Unfortunately, none of the live attendees noticed or addressed any of these problems. None of them asked Dr. Henry for “research” to support her “approach,” so I guess Phombies only do that when they’re talking to me. One attendee, also well-known for morphotwaddle and etymuddle in teacher training, praised Marcia as a “class act,” because apparently it’s classy to intimate that a nameless-but-obvious someone “scoffs” at syllables and finds them to be “nasty” and “ridiculous.” I guess that’s classy, huh? Doing things that way? Especially when you follow it up with unfounded opinions and sweeping statements about what’s “useful” for dyslexic children.

Another live attendee asked Dr. Henry to sanction the use of nonsense words, which she happily did. “It depends,” she said, and the conference host echoed that sentiment, offering her audience the pablum of “each student is different.” Dr. Henry again offered tradition and opinion, saying “I think they are useful…” but offering no research support, no evidence. And no one questioned it, because people suffer from an inability to be discerning about what they hear when they hear it from someone they think is an “expert.” Dr. Henry suggested that “older” children (undefined) can benefit from nonsense words. I’ve heard this before, and I’ve written about it before, but really, English has a million words, so if you can’t find any that your “older” child can’t read, then he probably doesn’t need what phonics will offer him. The statements of “it depends” and “for some children” and “each student is different” are empty rhetoric at whose core lives the following claim: some children merit being lied to, if it makes it easier for the teacher. Both Dr. Henry and the host reiterated that “true scholarship” is learning all you can, as though a large quantity of information is the goal regardless of the actual quality of that information. I will stand by my assertion that no child benefits more from lies about his language, from false information, than they do from the facts.

Dr. Henry ended her presentation with the question, “So are O-G and SWI Compatible?” and the answer “Yes!” But again, that’s a matter of opinion easily falsified by facts that the speaker herself raised: OG puts phonology first, and SWI puts phonology where it belongs, which is last. That’s not compatible, even if you an exclamation point after your “Yes!” This continued insistence that OG and SWI are simply different “sizes” to “fit” different children is specious. If that were the case, then really, if each child is different, why would just two sizes of fact be sufficient? I mean, if each child is different, then why not use the whole language and look-say and rote memorization that Dr. Henry denounced in her keynote? Even if children came in different literacy “sizes,” however, the language does not. The facts of the writing system are the same no matter what size you are. 

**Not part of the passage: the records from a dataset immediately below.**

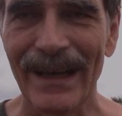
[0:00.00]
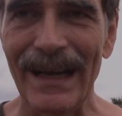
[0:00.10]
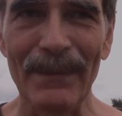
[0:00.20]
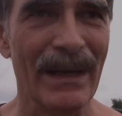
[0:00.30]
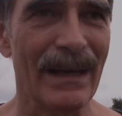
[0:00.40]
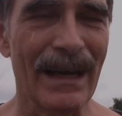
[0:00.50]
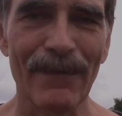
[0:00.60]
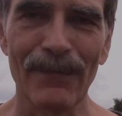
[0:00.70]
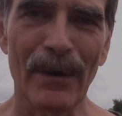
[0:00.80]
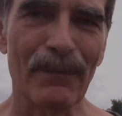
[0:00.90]
I mean,
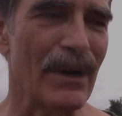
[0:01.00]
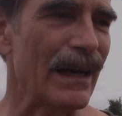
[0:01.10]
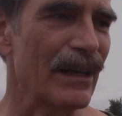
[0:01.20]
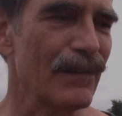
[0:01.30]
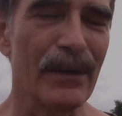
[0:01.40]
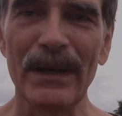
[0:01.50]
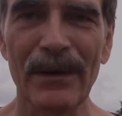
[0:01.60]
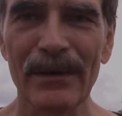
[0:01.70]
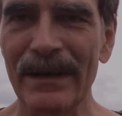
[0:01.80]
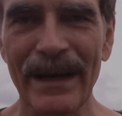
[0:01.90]
I've practiced for
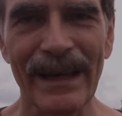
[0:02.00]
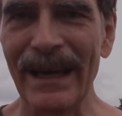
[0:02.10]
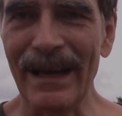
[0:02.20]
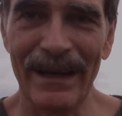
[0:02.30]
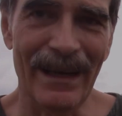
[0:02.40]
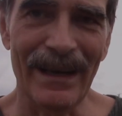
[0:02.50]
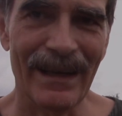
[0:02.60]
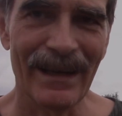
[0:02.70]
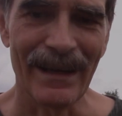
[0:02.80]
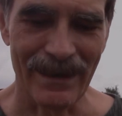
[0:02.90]
years and I can't hit
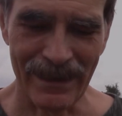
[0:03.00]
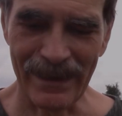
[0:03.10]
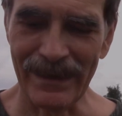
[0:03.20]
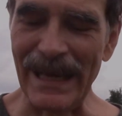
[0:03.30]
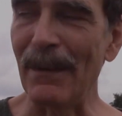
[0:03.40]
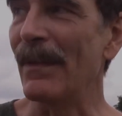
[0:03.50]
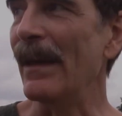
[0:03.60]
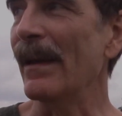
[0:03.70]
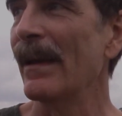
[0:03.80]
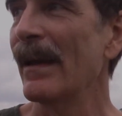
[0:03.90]
the damn
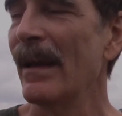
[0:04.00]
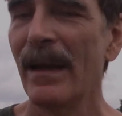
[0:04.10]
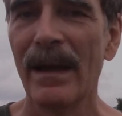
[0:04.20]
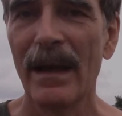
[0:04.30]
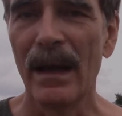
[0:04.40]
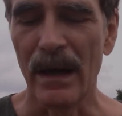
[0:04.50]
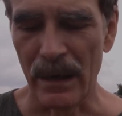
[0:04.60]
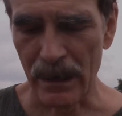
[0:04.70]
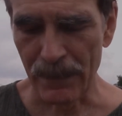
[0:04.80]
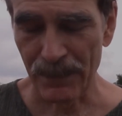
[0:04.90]
thing.
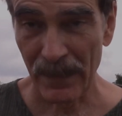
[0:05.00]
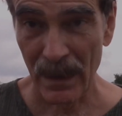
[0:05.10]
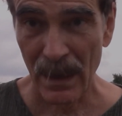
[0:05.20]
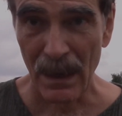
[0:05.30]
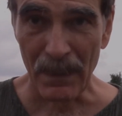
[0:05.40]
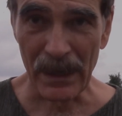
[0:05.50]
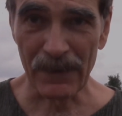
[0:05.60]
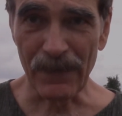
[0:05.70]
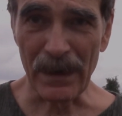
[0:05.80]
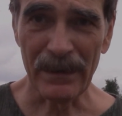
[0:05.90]
But
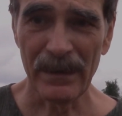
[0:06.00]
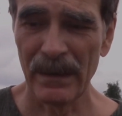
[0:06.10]
it's fun.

I’m not saying that Marcia Henry is a bad person. I have always been personally fond of Marcia Henry, and I appreciate the role she has played in my life and career. She was a wonderful trainer, and she’s been a good friend and mentor to me. She has offered me wisdom that extends far beyond word history and structure, detailed and helpful notes on my conference presentations, and advice and experience about things like divorce and dating and doctoral programs. What I am saying here is that Marcia Henry is wrong about OG and SWI, and I’m offering evidence for that assertion. If I kept my mouth shut, then I would not actually be the exacting professional she helped train me to be.   

I’m sure lots of people will read this and think I’m being mean. But you tell me what’s mean: calling out falsehoods in a professional conference, or charging people $150 to hear those falsehoods? Seriously, one of those things is A-OK, and the other is just WTF.